_Saved entries_:
+-------+
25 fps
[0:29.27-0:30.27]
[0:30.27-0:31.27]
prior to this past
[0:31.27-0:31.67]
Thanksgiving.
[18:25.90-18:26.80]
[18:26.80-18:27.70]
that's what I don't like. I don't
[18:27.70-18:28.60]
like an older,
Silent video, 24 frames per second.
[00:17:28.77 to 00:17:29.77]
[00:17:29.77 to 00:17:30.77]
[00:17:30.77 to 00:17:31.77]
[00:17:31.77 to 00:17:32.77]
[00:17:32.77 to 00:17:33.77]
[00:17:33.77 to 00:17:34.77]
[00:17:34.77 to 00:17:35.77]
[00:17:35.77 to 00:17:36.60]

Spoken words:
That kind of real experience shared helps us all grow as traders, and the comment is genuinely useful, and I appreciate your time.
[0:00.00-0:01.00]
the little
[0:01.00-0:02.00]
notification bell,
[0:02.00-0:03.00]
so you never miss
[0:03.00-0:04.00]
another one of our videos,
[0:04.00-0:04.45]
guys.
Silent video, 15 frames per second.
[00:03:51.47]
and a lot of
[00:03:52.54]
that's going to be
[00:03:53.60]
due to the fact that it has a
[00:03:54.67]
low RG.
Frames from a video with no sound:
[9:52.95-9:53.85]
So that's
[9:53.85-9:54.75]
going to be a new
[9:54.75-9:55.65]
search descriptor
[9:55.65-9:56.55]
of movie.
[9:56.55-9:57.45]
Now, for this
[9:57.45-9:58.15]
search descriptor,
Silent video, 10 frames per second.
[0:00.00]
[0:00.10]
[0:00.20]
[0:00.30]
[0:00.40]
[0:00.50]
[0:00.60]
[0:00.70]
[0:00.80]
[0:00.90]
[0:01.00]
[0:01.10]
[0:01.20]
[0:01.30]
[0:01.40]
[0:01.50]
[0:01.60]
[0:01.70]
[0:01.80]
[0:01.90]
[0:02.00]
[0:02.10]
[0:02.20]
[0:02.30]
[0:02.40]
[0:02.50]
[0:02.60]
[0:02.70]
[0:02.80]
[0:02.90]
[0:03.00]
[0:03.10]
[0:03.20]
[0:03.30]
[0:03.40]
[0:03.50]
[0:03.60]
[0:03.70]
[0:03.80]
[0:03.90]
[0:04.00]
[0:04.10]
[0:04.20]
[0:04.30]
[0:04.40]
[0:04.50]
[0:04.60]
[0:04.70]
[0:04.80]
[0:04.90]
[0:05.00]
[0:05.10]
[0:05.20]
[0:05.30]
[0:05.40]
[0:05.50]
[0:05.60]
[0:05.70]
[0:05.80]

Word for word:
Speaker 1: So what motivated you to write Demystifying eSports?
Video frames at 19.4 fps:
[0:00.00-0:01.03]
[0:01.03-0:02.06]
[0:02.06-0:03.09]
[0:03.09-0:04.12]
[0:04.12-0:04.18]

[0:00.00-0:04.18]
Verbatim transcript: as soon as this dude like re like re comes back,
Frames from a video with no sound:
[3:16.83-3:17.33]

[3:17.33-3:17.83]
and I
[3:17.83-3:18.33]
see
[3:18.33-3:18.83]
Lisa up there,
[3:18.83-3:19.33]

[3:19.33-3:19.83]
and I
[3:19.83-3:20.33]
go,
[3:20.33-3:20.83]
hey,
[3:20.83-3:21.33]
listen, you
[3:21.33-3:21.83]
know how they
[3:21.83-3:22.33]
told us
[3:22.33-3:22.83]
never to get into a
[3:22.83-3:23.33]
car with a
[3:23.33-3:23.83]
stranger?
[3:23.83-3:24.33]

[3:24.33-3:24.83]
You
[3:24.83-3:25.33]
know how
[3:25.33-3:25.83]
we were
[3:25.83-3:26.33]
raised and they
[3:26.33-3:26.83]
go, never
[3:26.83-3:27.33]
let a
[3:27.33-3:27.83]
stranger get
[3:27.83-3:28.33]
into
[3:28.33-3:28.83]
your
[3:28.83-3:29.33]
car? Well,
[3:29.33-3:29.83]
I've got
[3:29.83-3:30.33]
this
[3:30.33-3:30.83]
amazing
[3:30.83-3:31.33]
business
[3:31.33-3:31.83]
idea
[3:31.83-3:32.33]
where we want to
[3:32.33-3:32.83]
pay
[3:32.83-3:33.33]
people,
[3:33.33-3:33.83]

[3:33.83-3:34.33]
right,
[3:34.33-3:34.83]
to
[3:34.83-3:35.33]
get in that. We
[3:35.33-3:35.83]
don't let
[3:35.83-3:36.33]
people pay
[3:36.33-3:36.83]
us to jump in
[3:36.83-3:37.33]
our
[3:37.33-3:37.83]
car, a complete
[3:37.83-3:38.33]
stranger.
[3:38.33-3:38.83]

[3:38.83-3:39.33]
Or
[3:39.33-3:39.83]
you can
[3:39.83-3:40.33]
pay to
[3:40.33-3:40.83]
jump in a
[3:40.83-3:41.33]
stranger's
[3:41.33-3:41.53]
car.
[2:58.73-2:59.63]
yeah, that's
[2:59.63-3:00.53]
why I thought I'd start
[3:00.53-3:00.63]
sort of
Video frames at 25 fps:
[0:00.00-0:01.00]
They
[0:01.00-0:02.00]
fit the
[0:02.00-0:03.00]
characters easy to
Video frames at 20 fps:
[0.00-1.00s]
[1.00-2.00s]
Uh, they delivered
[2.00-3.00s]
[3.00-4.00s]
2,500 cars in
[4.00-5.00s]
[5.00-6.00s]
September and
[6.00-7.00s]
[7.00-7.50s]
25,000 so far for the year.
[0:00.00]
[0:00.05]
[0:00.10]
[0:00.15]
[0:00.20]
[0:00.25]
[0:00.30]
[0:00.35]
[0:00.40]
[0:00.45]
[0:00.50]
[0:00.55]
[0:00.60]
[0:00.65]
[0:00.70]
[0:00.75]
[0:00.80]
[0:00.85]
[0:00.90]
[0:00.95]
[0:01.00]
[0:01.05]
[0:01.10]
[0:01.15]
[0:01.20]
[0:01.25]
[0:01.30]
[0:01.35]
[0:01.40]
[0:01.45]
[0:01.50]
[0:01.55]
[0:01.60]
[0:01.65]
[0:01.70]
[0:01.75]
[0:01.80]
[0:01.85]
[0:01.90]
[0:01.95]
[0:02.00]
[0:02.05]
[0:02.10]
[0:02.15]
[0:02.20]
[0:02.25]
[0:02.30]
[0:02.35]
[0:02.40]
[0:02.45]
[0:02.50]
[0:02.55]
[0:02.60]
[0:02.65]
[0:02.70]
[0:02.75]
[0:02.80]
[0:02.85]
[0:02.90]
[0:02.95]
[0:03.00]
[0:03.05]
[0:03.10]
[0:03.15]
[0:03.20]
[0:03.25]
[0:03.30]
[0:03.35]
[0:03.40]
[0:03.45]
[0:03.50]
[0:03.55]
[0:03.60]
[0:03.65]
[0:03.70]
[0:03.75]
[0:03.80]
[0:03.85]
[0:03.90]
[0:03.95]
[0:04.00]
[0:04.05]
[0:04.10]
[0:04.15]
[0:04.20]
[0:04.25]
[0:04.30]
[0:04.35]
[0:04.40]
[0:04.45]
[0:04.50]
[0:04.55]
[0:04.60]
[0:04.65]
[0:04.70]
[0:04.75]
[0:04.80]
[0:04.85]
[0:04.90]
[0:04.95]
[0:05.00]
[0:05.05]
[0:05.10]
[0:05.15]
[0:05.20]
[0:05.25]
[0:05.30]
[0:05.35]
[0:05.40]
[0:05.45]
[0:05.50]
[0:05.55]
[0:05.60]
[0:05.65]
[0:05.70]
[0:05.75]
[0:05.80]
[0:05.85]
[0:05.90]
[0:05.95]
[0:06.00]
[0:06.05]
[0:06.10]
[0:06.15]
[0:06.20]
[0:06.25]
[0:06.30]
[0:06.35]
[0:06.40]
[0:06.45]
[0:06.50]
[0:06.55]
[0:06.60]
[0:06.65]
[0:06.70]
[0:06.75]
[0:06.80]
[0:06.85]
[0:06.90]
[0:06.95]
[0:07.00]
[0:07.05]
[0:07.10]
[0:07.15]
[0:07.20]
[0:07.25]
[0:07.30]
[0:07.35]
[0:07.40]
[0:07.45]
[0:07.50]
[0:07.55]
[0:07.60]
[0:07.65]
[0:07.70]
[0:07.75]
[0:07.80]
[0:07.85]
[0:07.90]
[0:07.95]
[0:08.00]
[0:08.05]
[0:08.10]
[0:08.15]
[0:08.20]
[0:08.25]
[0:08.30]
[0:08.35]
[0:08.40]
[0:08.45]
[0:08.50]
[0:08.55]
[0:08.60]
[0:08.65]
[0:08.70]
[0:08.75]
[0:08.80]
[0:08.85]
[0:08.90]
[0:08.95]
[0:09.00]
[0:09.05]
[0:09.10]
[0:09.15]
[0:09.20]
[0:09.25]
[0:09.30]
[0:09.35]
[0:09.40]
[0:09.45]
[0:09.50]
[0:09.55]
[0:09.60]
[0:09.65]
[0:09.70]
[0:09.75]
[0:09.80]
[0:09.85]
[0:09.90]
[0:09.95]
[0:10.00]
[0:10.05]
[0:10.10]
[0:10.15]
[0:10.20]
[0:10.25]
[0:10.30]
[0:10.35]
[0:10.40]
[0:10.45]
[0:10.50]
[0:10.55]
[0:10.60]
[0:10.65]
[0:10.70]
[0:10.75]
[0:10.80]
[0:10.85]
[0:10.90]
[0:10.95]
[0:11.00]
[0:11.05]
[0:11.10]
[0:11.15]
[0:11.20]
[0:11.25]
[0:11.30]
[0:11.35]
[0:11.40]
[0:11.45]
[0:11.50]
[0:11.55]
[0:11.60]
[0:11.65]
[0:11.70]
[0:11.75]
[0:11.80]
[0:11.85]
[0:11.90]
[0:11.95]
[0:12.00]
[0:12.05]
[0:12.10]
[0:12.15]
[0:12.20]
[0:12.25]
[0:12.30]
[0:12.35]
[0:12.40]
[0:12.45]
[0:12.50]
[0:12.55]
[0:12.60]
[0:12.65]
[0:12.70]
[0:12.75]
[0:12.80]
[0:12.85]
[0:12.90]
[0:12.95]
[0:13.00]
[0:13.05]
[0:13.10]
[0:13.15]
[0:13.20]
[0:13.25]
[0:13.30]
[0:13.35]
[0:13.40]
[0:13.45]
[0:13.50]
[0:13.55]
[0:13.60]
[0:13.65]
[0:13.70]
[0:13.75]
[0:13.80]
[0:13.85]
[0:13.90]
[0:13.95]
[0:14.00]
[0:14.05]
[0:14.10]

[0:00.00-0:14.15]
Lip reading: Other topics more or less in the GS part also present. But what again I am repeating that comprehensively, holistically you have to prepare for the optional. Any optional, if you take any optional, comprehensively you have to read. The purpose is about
+-------+
_Task details_:
Pull every line containing the string "second" out of the data above and copy it.

_Your response_:
Silent video, 24 frames per second.
Silent video, 15 frames per second.
Silent video, 10 frames per second.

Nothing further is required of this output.